A few weeks ago, on two separate occasions I had some friends who know the sport of weightlifting ask me if I was going to try and qualify for the American Open. I laughed both times and told them I was an exerciser, not a weightlifter. Then, about a week later, after thinking about their comments almost every day I realized how silly I would be to not look into this more. So I did some research and number crunching (by number crunching I mean converting lbs. to kg.) and came up with this:
I weigh 150 pounds which would put me in the 69kg weight class.
My current PB total (snatch and CJ combined) is 355lbs (161.3 kg).
The qualifying total for the 69kg weight class is 152kg or 334.4lbs.
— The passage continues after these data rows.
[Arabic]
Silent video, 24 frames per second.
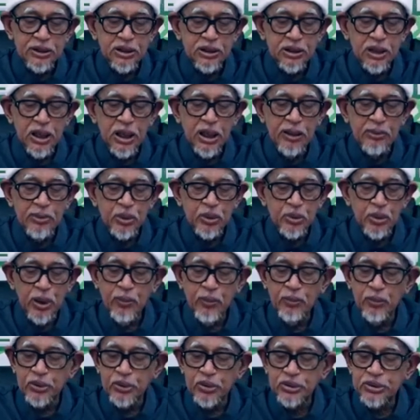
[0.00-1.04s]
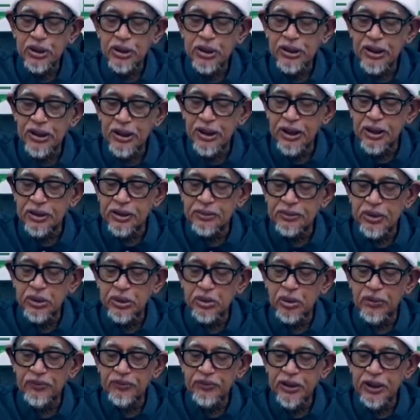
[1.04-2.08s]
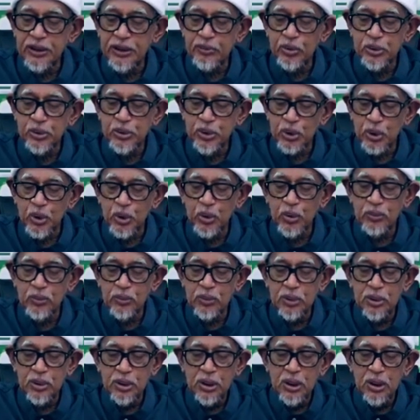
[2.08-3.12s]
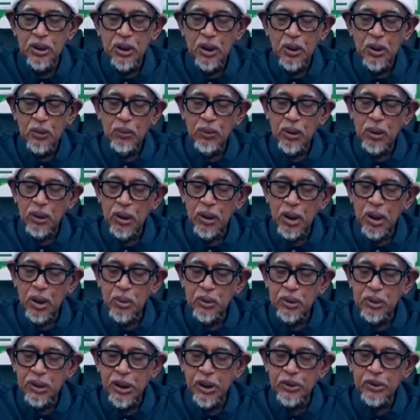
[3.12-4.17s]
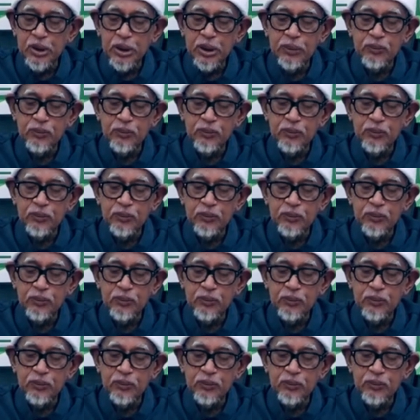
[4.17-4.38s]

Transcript: آمنوا وعملوا الصالحات فيوفيهم أجرهم والله لا يحبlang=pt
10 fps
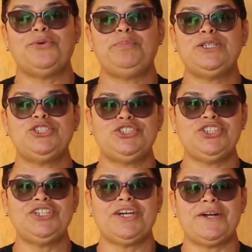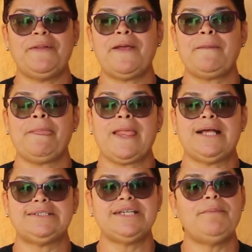Eu pedia, né?
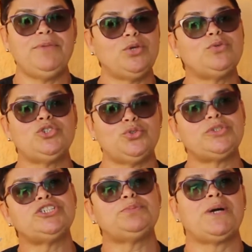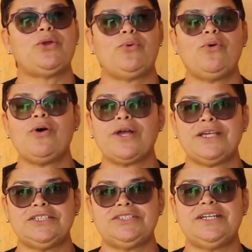Assim, amigos de outras
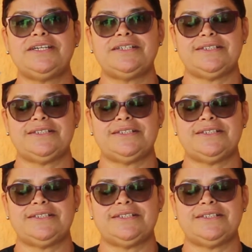paróquias, né?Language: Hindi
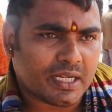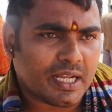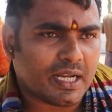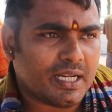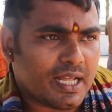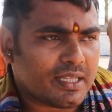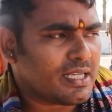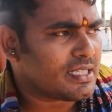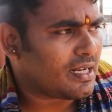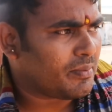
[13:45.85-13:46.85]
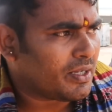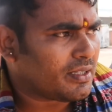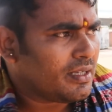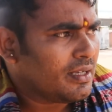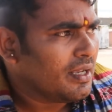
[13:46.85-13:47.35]
देखने के लिए आते हैं सारे
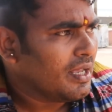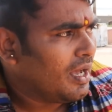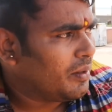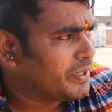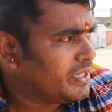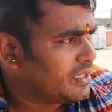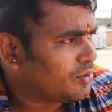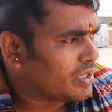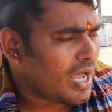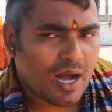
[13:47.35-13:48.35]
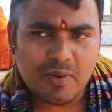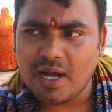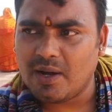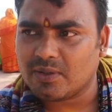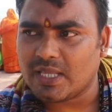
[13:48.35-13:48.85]
भक्त अभी थोड़ा
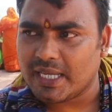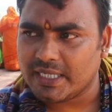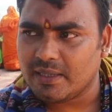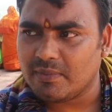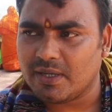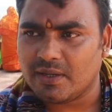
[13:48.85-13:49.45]
हवा होता है ये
I realized I would never let this escape my mind if I didn’t actually pursue it. I ran it by a few of my coaches and got enthusiastic affirmations from them, which solidified my ideas. So here I am. I am registered for a qualifying meet on September 22nd in my hometown and am pretty stoked. Of course nerves come and go, they always do with me. I think this time they’re here a little more because this is so new to me. I literally have NO IDEA how a weightlifting meet works. I am learning more and more everyday in preparation and I am even starting to finally understand kilos!
For those of you who are unfamiliar (like I was a week ago) with how a weightlifting meet runs I will give you my best rookie rundown. You have 3 attempts at each lift. You must declare an opening weight (first attempt) and then after that can decide what you would like to have on the bar for your second attempt. Ideally I want to hit my openers, then qualify on my second attempts. In the event that I miss my second attempt, I would have my third attempt to try again. The end goal (for me) is to complete two lifts – one Snatch and one CJ – that will combine to equal 152 kilograms. I am still unsure if a singlet is required though.
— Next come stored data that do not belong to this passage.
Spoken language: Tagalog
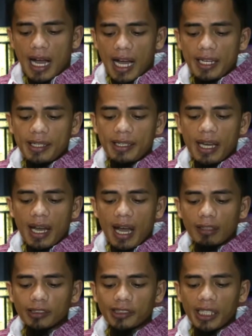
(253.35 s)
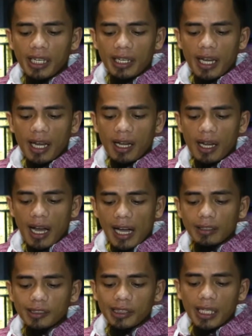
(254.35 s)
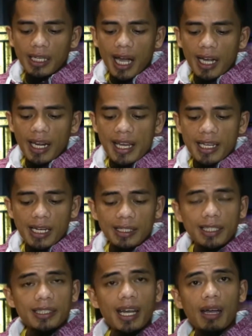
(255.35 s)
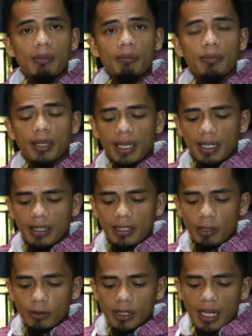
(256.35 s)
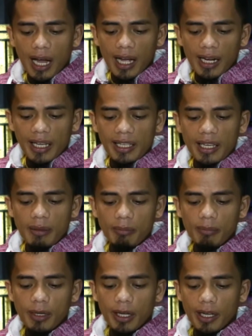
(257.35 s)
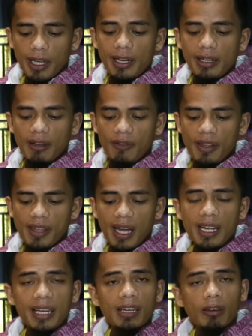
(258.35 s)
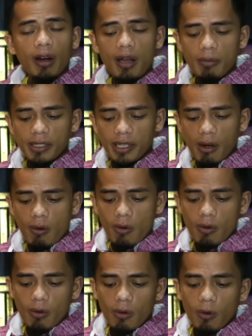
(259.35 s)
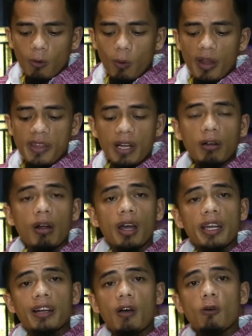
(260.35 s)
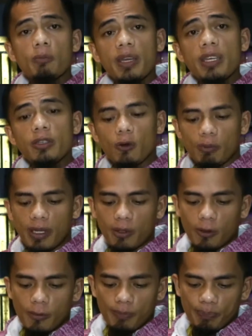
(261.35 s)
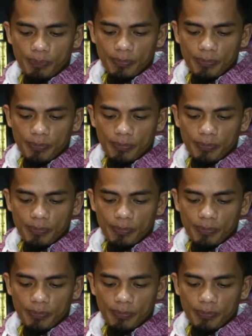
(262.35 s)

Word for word: anna anzalna, anzalna alaykal kitab, yutla alayhim, inna fi dhalika rahmataw, wa dhikra liqawmi yu'minun.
My workout regiment will change very little in the next two weeks. I will continue to follow the Outlaw Way programming for the most part. Between now and then I have to decide on an “opening weight”. Thankfully I have some great coaches in the sport helping me with this. My conditioning pieces will not change (after all, I am an exerciser first) and my supplemental gymnastics work that I have recently added into my programming because of specific weaknesses will continue. That’s what was one of the coolest parts of this new venture – I am prepared without even knowing it.
However, what I think THE coolest part about this whole sport is: when I step out on that platform, none of this really matters. My current numbers don’t matter. It doesn’t matter if my current total is 50 pounds over what I need to qualify. If I don’t successfully complete the lifts there, that day, I don’t qualify. The gutty performance aspect is there – and I’m always up for that test.
This is going to be a ton of fun.
On a different note — I competed with some awesome people this weekend at the Fall Faceoff in Albany NY. Here is my boyfriend Adam (yeah, were lame and matching), my good friends Riki and Brian, and myself on the podium (Coach Daniel not depicted). We had an awesome podium finish taking home 3rd, and had a hilarious time all weekend.